Winter 2023
PLSC 30600 - Causal Inference
Questions of cause and effect are central to the study of political science and to the social sciences more broadly. But making inferences about causation from empirical data is a significant challenge. Critically, there is no simple, assumption-free process for learning about a causal relationship from the data alone. Causal inference requires researchers to make assumptions about the underlying data generating process in order to identify and estimate causal effects. The goal of this course is to provide students with a structured statistical framework for articulating the assumptions behind causal research designs and estimating effects using quantitative data.
The course begins by introducing the counterfactual framework of causal inference as a way of defining causal quantities of interest such as the “average treatment effect.” It then proceeds to illustrate a variety of different designs for identifying and estimating these quantities. We will start with the most basic experimental designs and progress to more complex experimental and observational methods. For each approach, we will discuss the necessary assumptions that a researcher needs to make about the process 1 that generated the data, how to assess whether these assumptions are reasonable, how to interpret the quantity being estimated and ultimately how to conduct the analysis.
This course will involve a combination of lectures, sections and problem sets.

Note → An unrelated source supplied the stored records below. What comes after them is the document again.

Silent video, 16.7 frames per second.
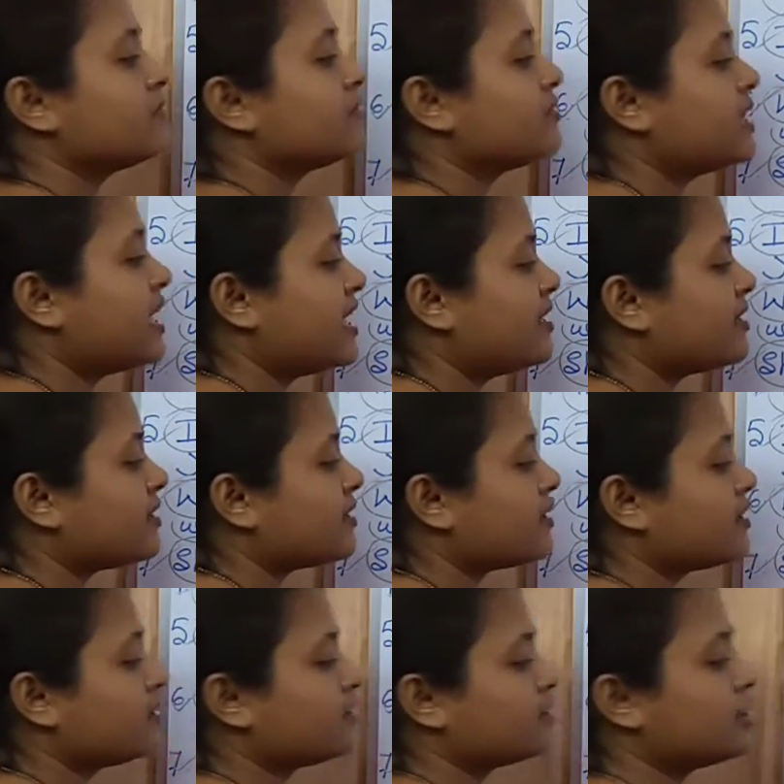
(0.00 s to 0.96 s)
then
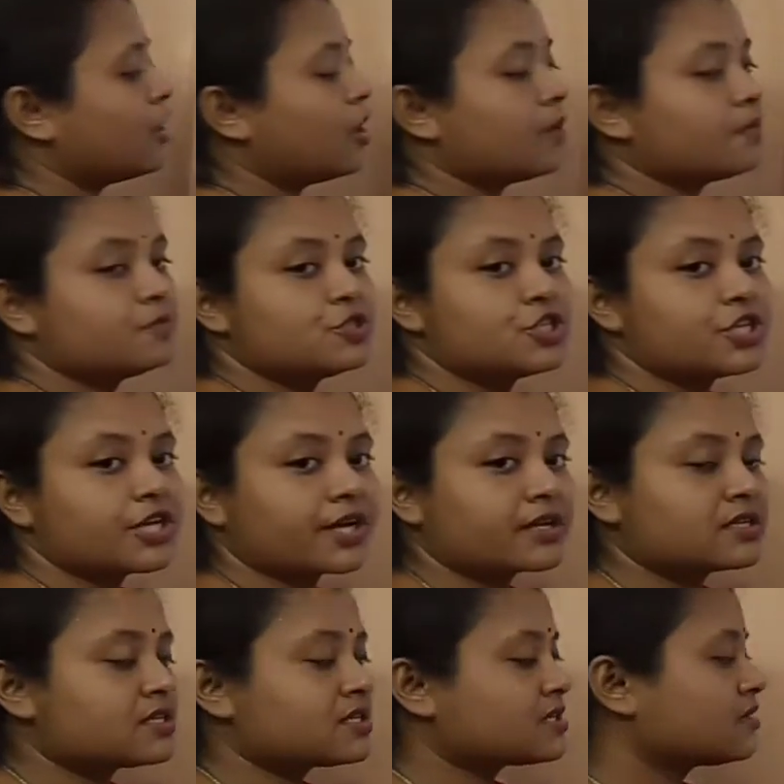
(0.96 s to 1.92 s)
the
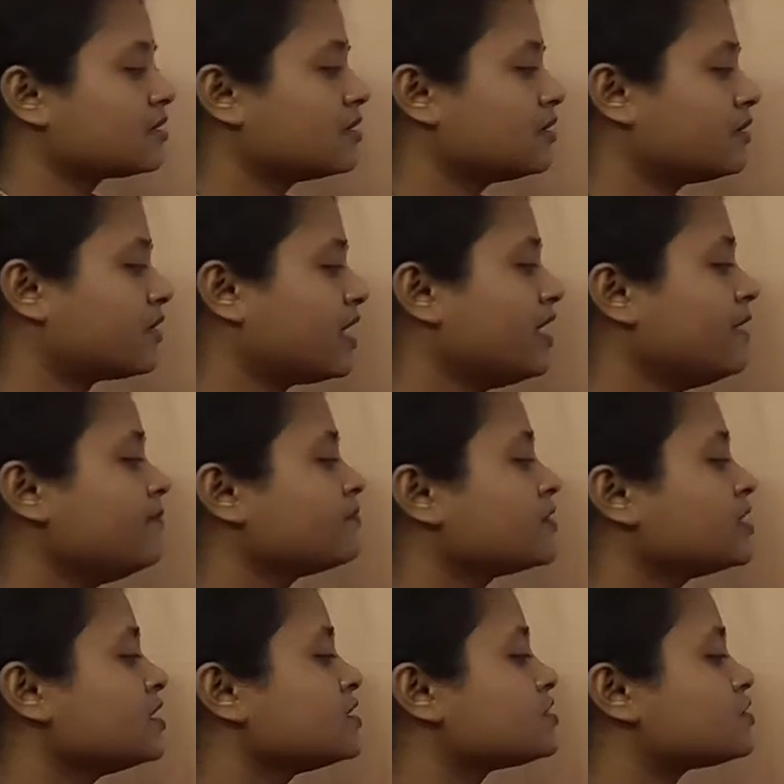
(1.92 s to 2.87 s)
object. Okay.
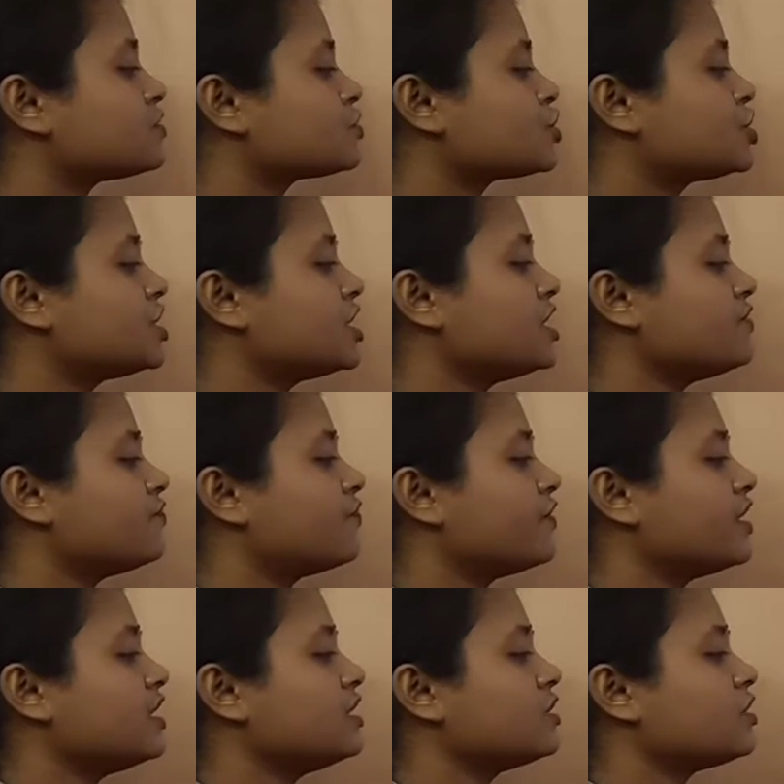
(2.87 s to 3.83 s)
So she
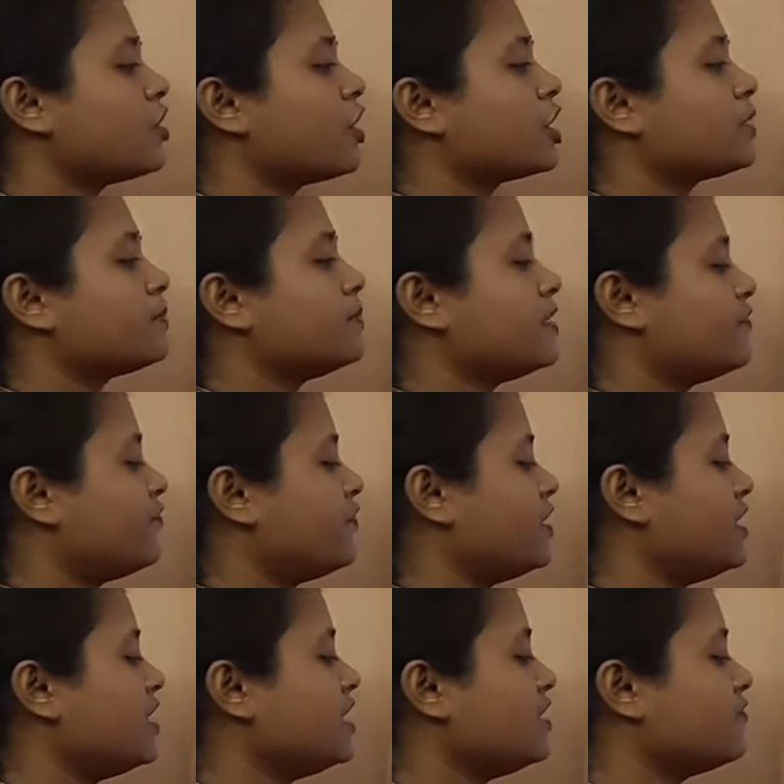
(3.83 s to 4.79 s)
will not be
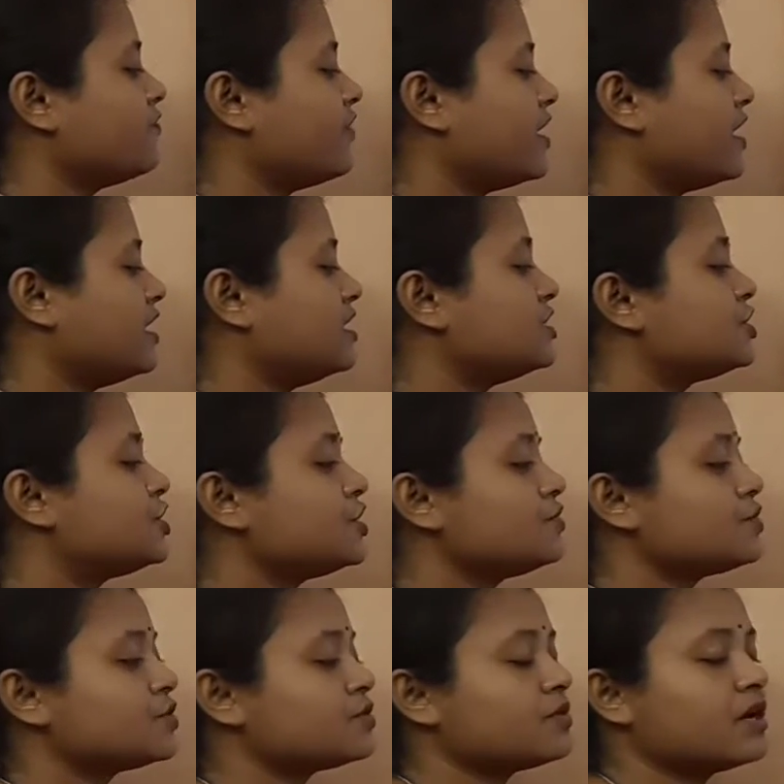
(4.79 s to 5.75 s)
feeling well
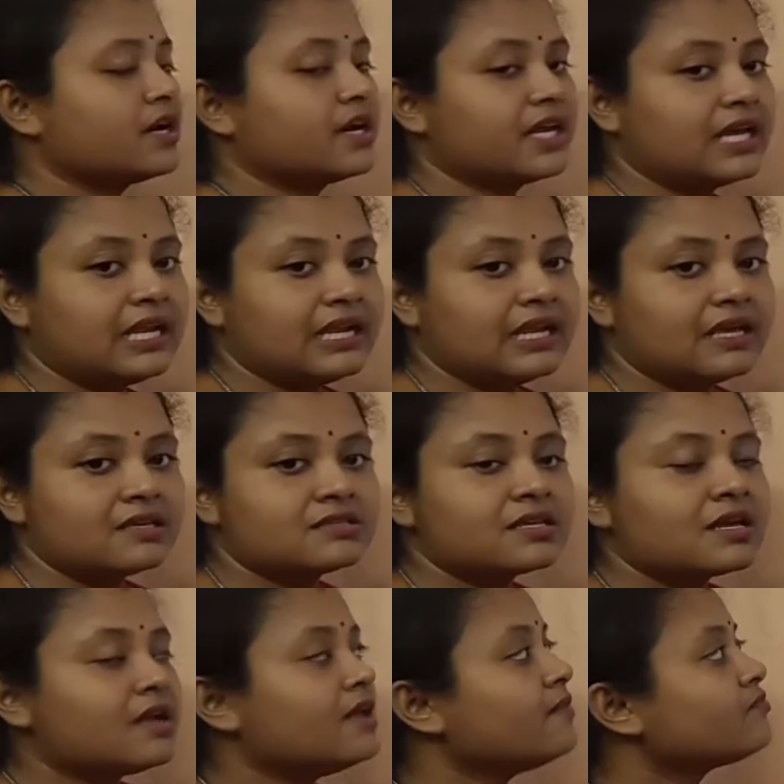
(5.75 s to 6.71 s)
due to her
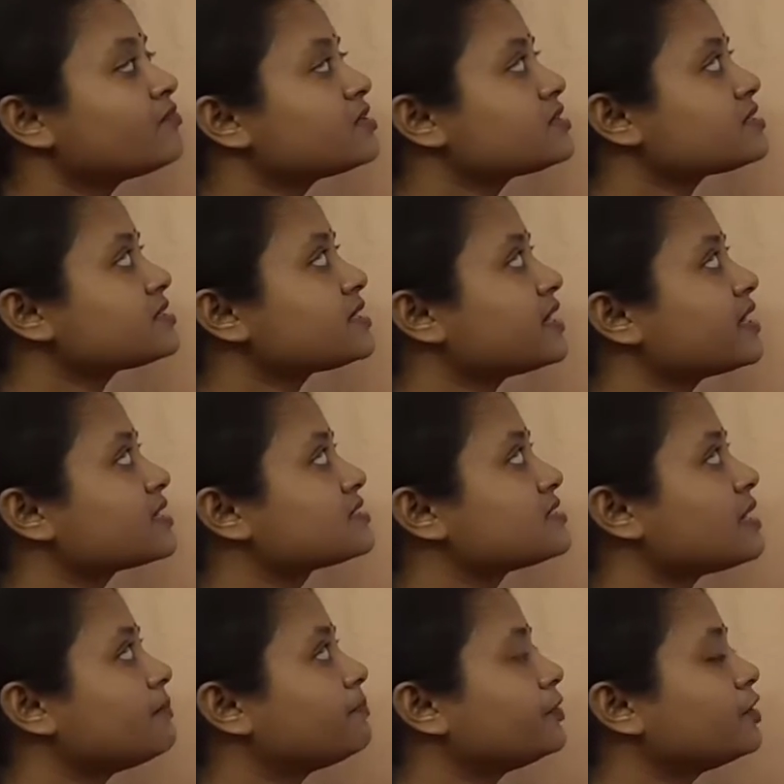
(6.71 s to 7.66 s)
illness. This is an
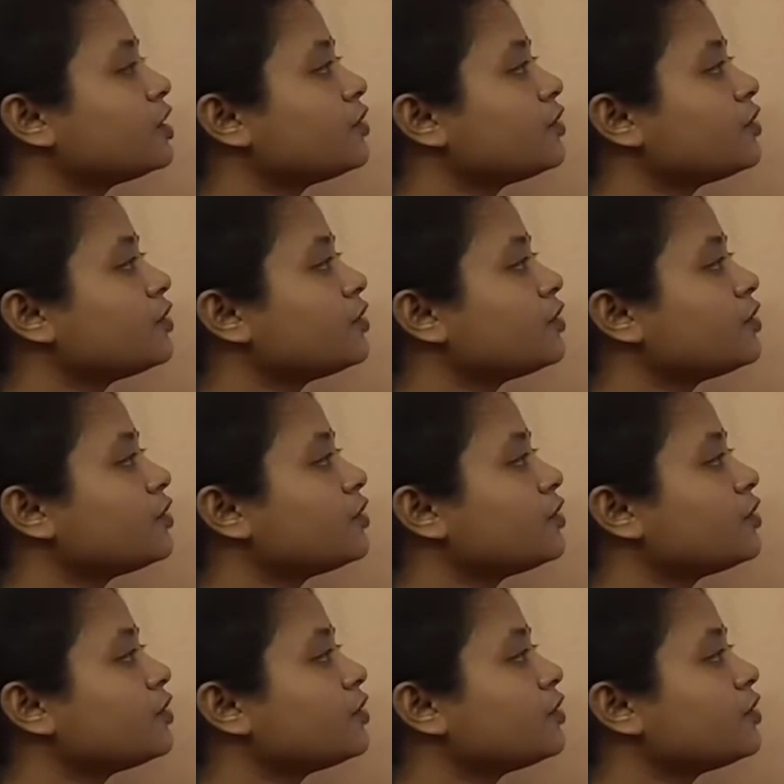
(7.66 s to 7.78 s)
example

Lectures will focus on introducing the core theoretical concepts being taught in this course. Sections will emphasize application and demonstrate how to implement various causal inference techniques with real data sets. Problem sets will contain a mixture of both theoretical and applied questions and serve to reinforce key concepts and allow students to assess their progress and understanding throughout the course.

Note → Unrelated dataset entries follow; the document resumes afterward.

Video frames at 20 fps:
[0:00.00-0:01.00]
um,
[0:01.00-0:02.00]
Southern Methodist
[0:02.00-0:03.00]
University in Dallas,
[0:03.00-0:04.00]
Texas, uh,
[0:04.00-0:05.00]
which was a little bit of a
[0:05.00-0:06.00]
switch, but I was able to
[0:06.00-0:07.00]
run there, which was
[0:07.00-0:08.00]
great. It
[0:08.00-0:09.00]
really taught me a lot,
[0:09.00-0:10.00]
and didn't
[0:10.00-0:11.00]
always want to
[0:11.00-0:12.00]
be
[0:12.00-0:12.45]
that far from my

Assignments will involve analysis of data using the R programming language. This is a free and open source language for statistical computing that is used extensively for data analysis in many fields. Prior experience with the fundamentals of R programming is required.

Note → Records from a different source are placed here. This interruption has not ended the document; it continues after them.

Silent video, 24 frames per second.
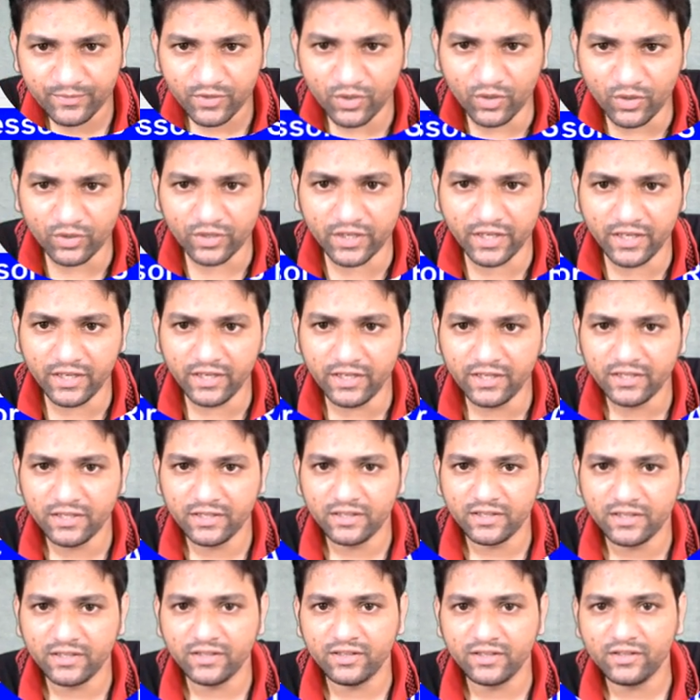Okay,
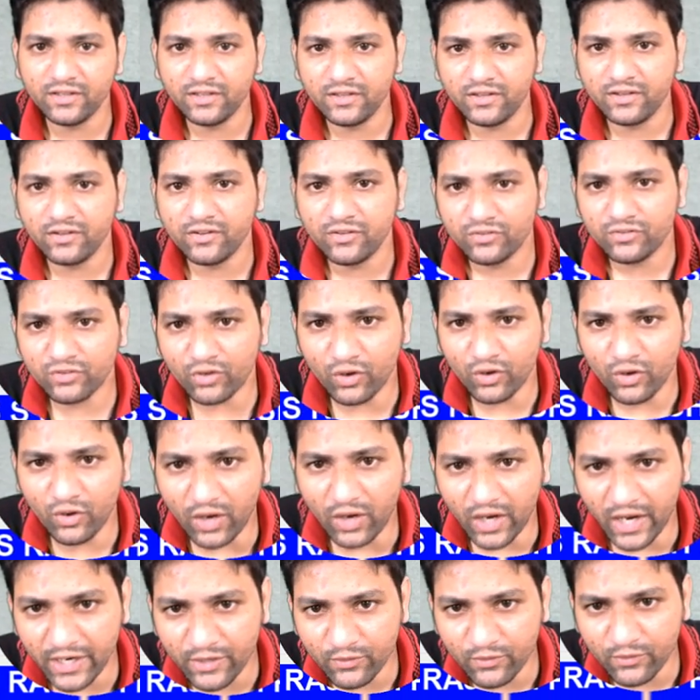so
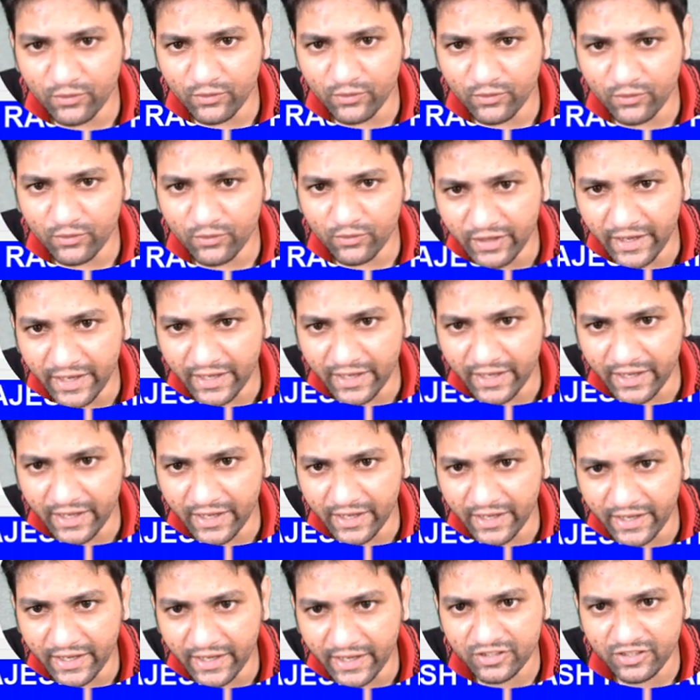I want to
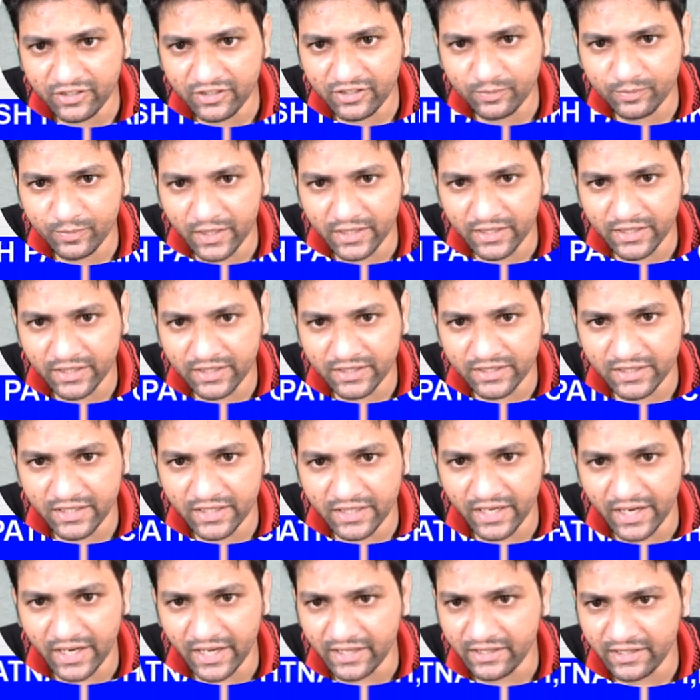access this
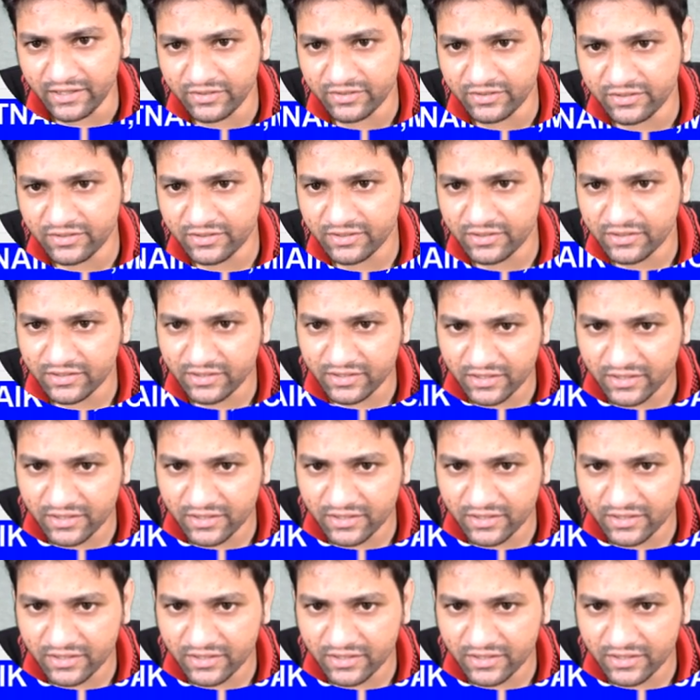particular x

PLSC 40502 - Data Analysis with Statistical Models
Statistical models provide a structure for the analysis of data. Often many scientific questions revolve around drawing statistical inferences about some parameter, such as a regression coefficient. Models also allow researchers to generate predictions on new or out-of-sample data. Understanding the fundamentals of how to define, estimate and validate a statistical model is essential to the process of quantitative empirical research.
This course is part of the second year of the Quantitative Methodology sequence in the Department of Political Science and builds on the first year sequence (PLSC 30500, 30600, 30700). It will introduce students to likelihood and Bayesian inference with a focus on multilevel/hierarchical regression models. The overarching framework of this class is model-based inference for description and prediction – a complement to the design-based framework of PLSC 30600 Causal Inference. Students will learn both the theory behind Bayesian modeling as well as how to implement common estimators (e.g. Expectation-Maximization, Markov Chain Monte Carlo (MCMC)) in the R statistical programming language. Applied examples will be drawn from across the political science literature, with a particular emphasis on the analysis of large survey data (e.g. the American 1 National Election Survey (ANES), the Cooperative Election Survey (CES), the European Social Survey (ESS)).
This course will involve a combination of lectures and problem sets as well as final research project. Lectures will focus on introducing the core theoretical concepts being taught in this course as well as providing illustrations through worked applied examples. Problem sets will contain a mixture of both theoretical and applied questions and serve to reinforce key concepts and allow students to assess their progress and understanding throughout the course. The final project consists of an 8-12 page research note applying the methods taught in the course to an actual data analysis task.
Assignments will involve analysis of data using the R programming language. This is a free and open source language for statistical computing that is used extensively for data analysis in many fields. Prior experience with the fundamentals of R programming is required.